Some Redskins say Turner has lost respect in the locker room because he has been hesitant to challenge Stubblefield and other vociferous players. Several of the Skins also complain that Turner often loses his composure during games, detracting from the flow of his well-crafted offensive game plans. And Turner, who established a reputation as a quarterback mentor by helping Troy Aikman achieve stardom with the Cowboys, has failed in that department in Washington.
There are also rumblings from some Redskins that Washington's work ethic isn't what it ought to be. Stubblefield often exhorts teammates to pick up their effort in practice. He also gave videotapes of 49ers practices to Redskins coaches to show the staff how he believes practices should be run—shorter but more efficiently, less physical but more mentally challenging. One veteran gripes that Turner repeatedly criticizes some players on the practice field and in meetings, while the mistakes of others are ignored. "I'm going to handle situations the way I feel is best for the individual involved," Turner says.

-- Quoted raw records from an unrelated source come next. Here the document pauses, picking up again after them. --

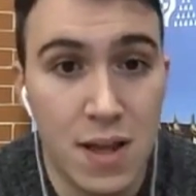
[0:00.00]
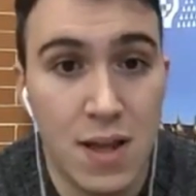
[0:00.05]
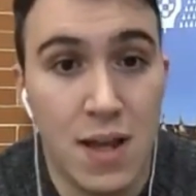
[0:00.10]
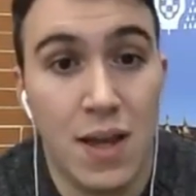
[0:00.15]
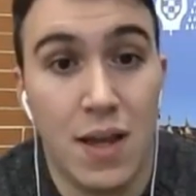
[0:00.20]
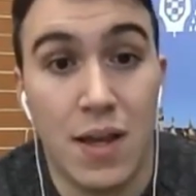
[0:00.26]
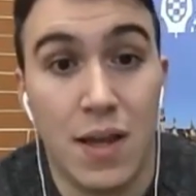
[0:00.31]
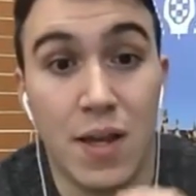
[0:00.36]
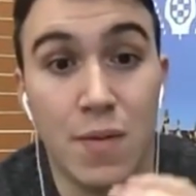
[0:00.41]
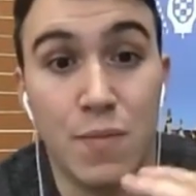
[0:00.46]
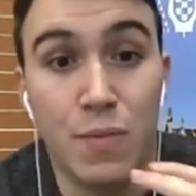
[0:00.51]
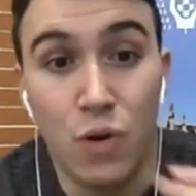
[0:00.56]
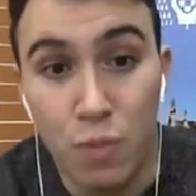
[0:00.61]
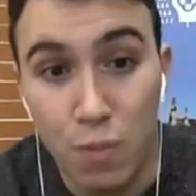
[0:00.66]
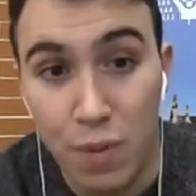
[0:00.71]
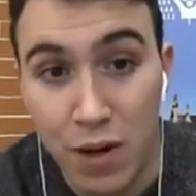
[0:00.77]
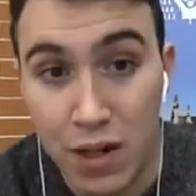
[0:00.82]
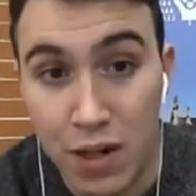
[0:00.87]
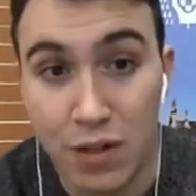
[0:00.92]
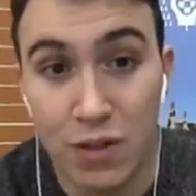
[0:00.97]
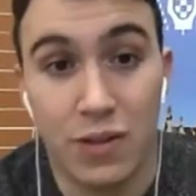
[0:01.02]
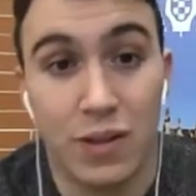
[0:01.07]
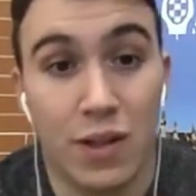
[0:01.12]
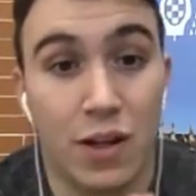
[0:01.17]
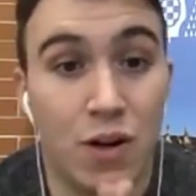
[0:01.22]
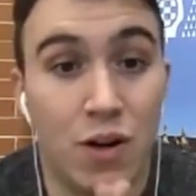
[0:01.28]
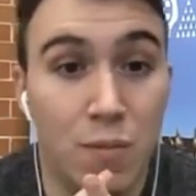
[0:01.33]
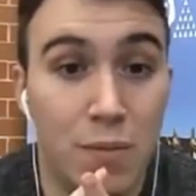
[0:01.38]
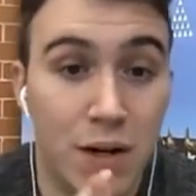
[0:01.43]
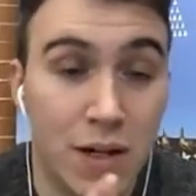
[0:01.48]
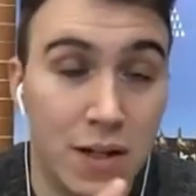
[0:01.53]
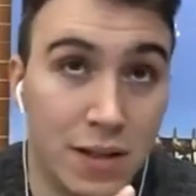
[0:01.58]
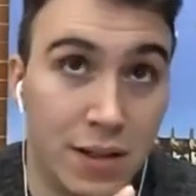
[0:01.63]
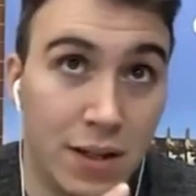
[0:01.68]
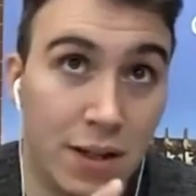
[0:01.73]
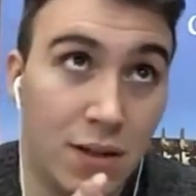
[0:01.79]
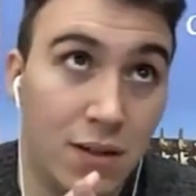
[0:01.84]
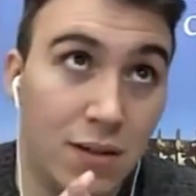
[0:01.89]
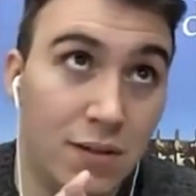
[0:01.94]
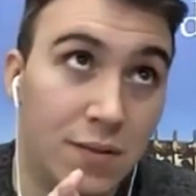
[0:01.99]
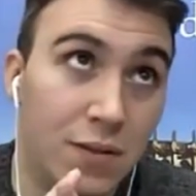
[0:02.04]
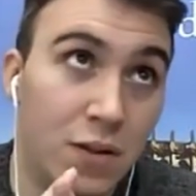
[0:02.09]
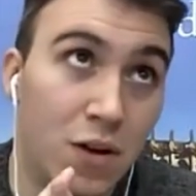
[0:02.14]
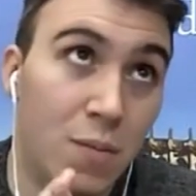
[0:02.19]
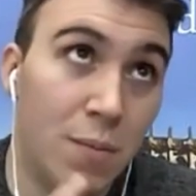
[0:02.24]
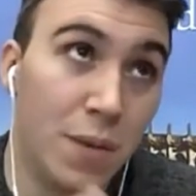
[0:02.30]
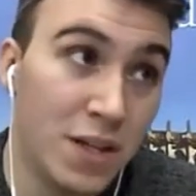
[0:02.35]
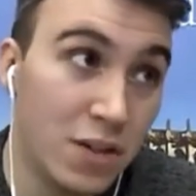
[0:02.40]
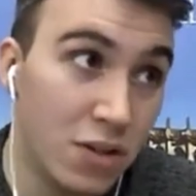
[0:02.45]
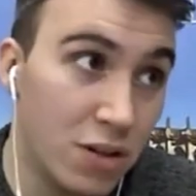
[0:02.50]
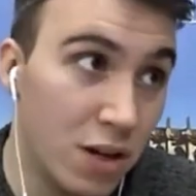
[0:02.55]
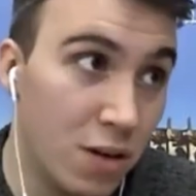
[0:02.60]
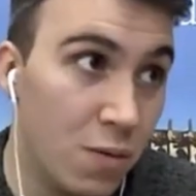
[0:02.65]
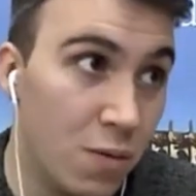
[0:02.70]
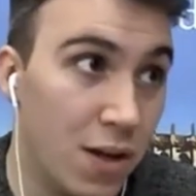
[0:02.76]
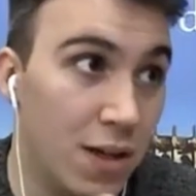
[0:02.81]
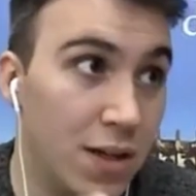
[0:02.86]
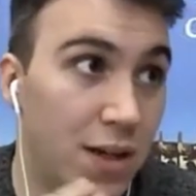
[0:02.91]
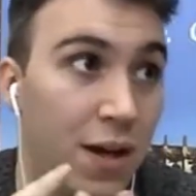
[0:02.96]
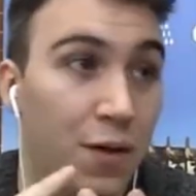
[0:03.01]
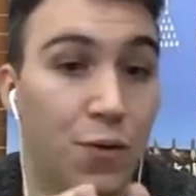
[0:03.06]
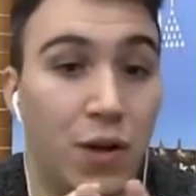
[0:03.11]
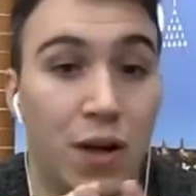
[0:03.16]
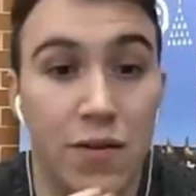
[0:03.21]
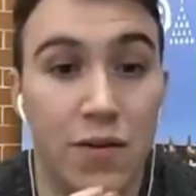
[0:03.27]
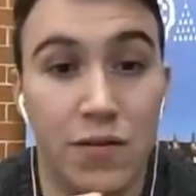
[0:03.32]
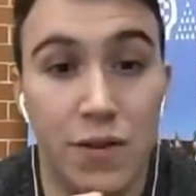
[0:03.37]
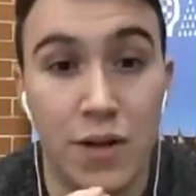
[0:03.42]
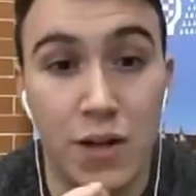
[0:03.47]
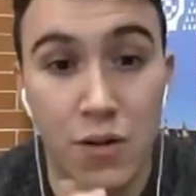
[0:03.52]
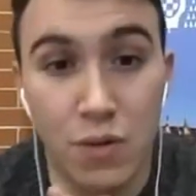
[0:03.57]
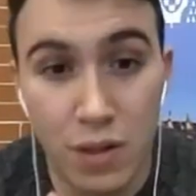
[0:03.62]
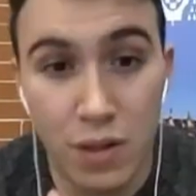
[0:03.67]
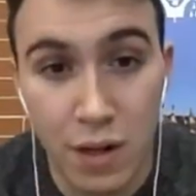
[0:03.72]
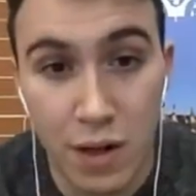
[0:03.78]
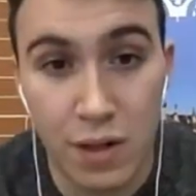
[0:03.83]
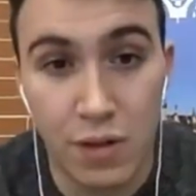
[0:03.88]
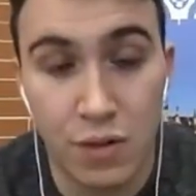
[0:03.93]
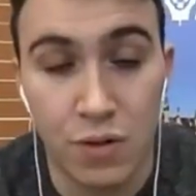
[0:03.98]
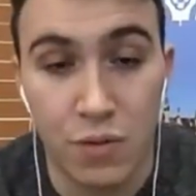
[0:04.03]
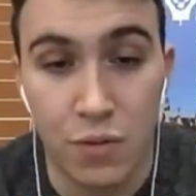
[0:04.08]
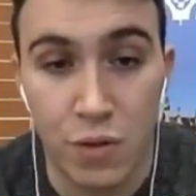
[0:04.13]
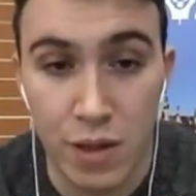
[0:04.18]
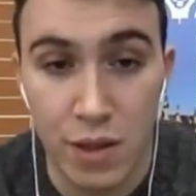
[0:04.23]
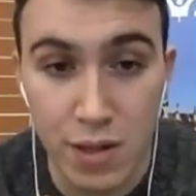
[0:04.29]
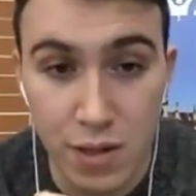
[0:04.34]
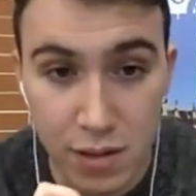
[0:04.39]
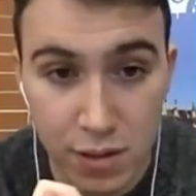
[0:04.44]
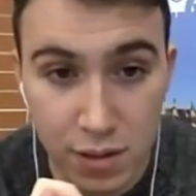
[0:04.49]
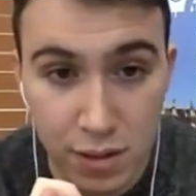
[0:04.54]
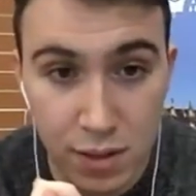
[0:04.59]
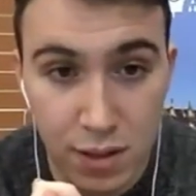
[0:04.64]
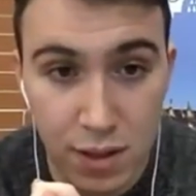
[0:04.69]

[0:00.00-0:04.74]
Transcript: mm-hmm, in both versions, the conventional one, and we have new generation radars.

One potentially inflammatory situation occurred last October during halftime of a 28-14 loss to the Tennessee Oilers. Upset over the Redskins' performance and that not enough passes had been thrown his way, Shepherd threw his helmet and began blasting teammates for their lack of effort. Turner tried to calm him, but Shepherd had to be ushered off by several players. Turner and Shepherd then had a private discussion, and Shepherd started the second half. The following day Turner met with Shepherd and informed him that another such outburst wouldn't be tolerated.